Back in the mid-1990s I was working on a dissertation on the religious development of the West Jersey colony. (For those unfamiliar with British-American history, this was a colony founded by Quakers in 1676. In 1702 it merged with the “East Jersey” colony to form the royal colony of “New Jersey”).
I tried to pitch the revised dissertation to university presses under the title “Temples of Holiness, Foundations of Virtue: Protestantism and the Moral Improvement of the Southern New Jersey Countryside.” I had chapters on the Quaker founding of West Jersey, everyday rural life in the colony, the fragile state of religious life, the impact of the First Great Awakening, and the growth of Presbyterians, Swedish Lutherans (with a particular emphasis on religion and ethnicity), and, eventually, Methodists. I still think it is a pretty good project, but I have to agree with the acquisition editors who told me that it was too narrow for a wide readership. Maybe someday I will publish it in book form. (If there are any publishers out there who might be interested, shoot me an e-mail).
One of the chapters in the manuscript was (and is still) entitled “The Ubiquitarians of Eighteenth-Century South Jersey.” This chapter explored the behavior and beliefs of laypersons in the region. Studies of the laity in early America was very “hot” at the time and I thought I better have a chapter dealing with ordinary churchgoers as a counter to the ministerial-focused narrative that drives a good portion of the manuscript.
In a remote region like southern New Jersey, where clergyman were hard to come by, laypersons had no qualms about traveling to places where spiritual nourishment could be found. They were not religious consumers per se, since consumerism implies a choice of products. Instead they flocked to the only religious game in town–no matter the denominational affiliation. Laypersons affiliated themselves with churches so that they might baptize their children or bury their parents.
In 1741, Wilhelm Berkenmeyer, a German Lutheran minister, described early New Jersey as a place where “very few believe that the difference (in religion) has any significance” and where most people wish that no difference would be observed.” This casual orientation toward religion was captured best by the Rev. William Lindsay, a Society for the Propagation of the Gospel (Anglican) priest assigned to Trenton, New Jersey. Lindsey complained about the large number of “ubiquitarians” living within the bounds of his parish. He defined this group of Protestants as those who regularly attended religious services, but seldom frequented the same church. Throughout South Jersey, I argued, attempts at what Jon Butler has called “denominational order” were consistently foiled by these “indifferent,” but spiritually sensitive, “ubiquitarians.” (This term was first identified by Patricia Bonomi in Under the Cope of Heaven).

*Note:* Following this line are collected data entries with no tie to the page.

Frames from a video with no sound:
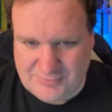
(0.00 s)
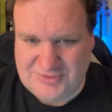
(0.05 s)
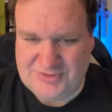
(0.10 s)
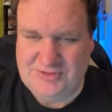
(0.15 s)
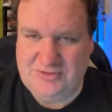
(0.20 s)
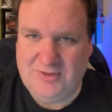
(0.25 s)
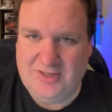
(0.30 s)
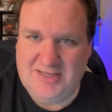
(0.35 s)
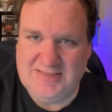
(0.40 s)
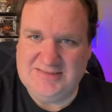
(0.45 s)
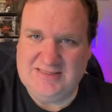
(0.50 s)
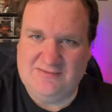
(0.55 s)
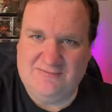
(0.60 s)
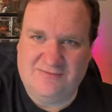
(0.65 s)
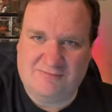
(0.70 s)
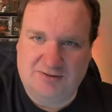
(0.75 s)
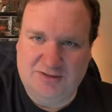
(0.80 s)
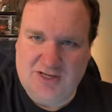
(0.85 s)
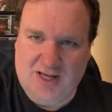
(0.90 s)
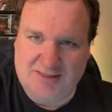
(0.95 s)
So you guys have
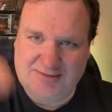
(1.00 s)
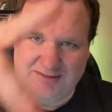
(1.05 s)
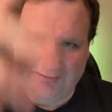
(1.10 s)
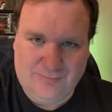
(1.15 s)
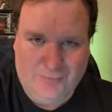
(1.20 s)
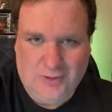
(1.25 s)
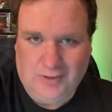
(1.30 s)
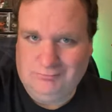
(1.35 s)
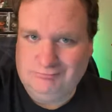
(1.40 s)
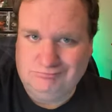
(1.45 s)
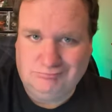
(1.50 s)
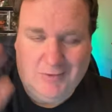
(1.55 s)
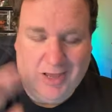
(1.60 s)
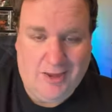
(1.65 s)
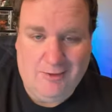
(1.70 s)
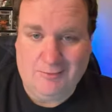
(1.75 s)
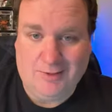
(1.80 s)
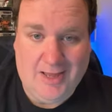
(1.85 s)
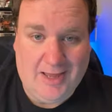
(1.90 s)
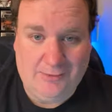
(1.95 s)
3 dots up there?
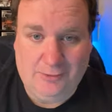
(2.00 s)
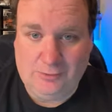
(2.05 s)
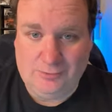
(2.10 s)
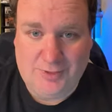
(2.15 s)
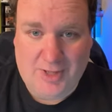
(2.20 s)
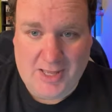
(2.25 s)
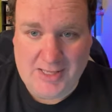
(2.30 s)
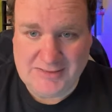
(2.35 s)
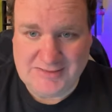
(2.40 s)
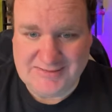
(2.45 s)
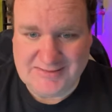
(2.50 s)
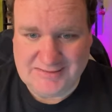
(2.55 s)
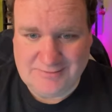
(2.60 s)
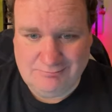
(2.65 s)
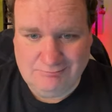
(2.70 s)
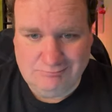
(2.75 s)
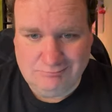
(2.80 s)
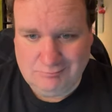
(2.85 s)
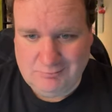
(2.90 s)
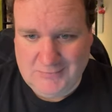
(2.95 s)
I don't got no dots.
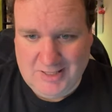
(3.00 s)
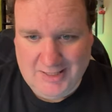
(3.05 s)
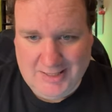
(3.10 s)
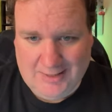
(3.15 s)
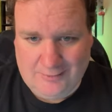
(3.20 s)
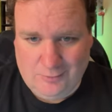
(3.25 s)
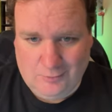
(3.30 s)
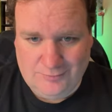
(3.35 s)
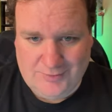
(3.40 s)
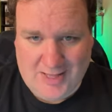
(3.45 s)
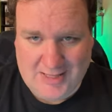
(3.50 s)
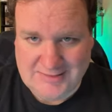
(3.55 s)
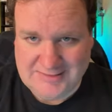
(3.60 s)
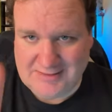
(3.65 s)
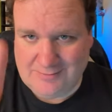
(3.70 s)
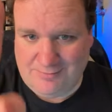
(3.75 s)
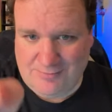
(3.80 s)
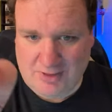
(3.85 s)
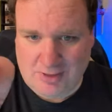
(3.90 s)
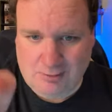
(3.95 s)
I got no
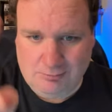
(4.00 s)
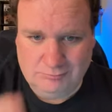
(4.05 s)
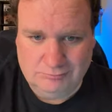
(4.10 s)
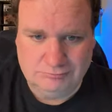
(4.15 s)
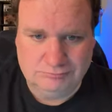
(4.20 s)
dots up there.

Later I would use this research in a paper at a meeting of the American Society of Church History. Before a crowd of less than ten people at an 8:00am Sunday morning panel, I boldly questioned the usefulness of the term “denomination” when applied to eighteenth-century America. Oh well, at least it was a line on my vita.
As I look back on this chapter (I never published it), I now remember what I was trying to do. I wanted to say something about what “popular religion” or “lived religion” might look like in the middle colonies. So much of the work on this subject–David Hall was the prime practitioner at the time–focused on New England, where the Puritan-Congregational establishment held sway. As a result, early American popular religion” was always defined in terms of resistance to a dominant or established religious culture. What might we say, I wondered, about “lived” or “popular” religion in a region like the Mid-Atlantic where religious establishments did not exist?”
I was reminded of all this “ubiquitarianism” after I read the recent report by the Pew Forum on Religion & Public Life about the way in which the religious practices of Americans do not “fit neatly into conventional categories.” It seems that Americans today are engaging in “multiple religious practices, mixing elements of diverse traditions.” According to the report, “many say they attend worship services of more than one faith or denomination–even when they are not traveling or going to special events like weddings and funerals.”
The report is very interesting and revealing, but it reminds me a lot of my eighteenth-century south Jersey ubiquitarians who ran from church to church in the rural countryside. While the habits of today’s “ubiquitarians” are much more pluralistic than my middle colony Protestants, this kind of popular religious behavior is not particularly new.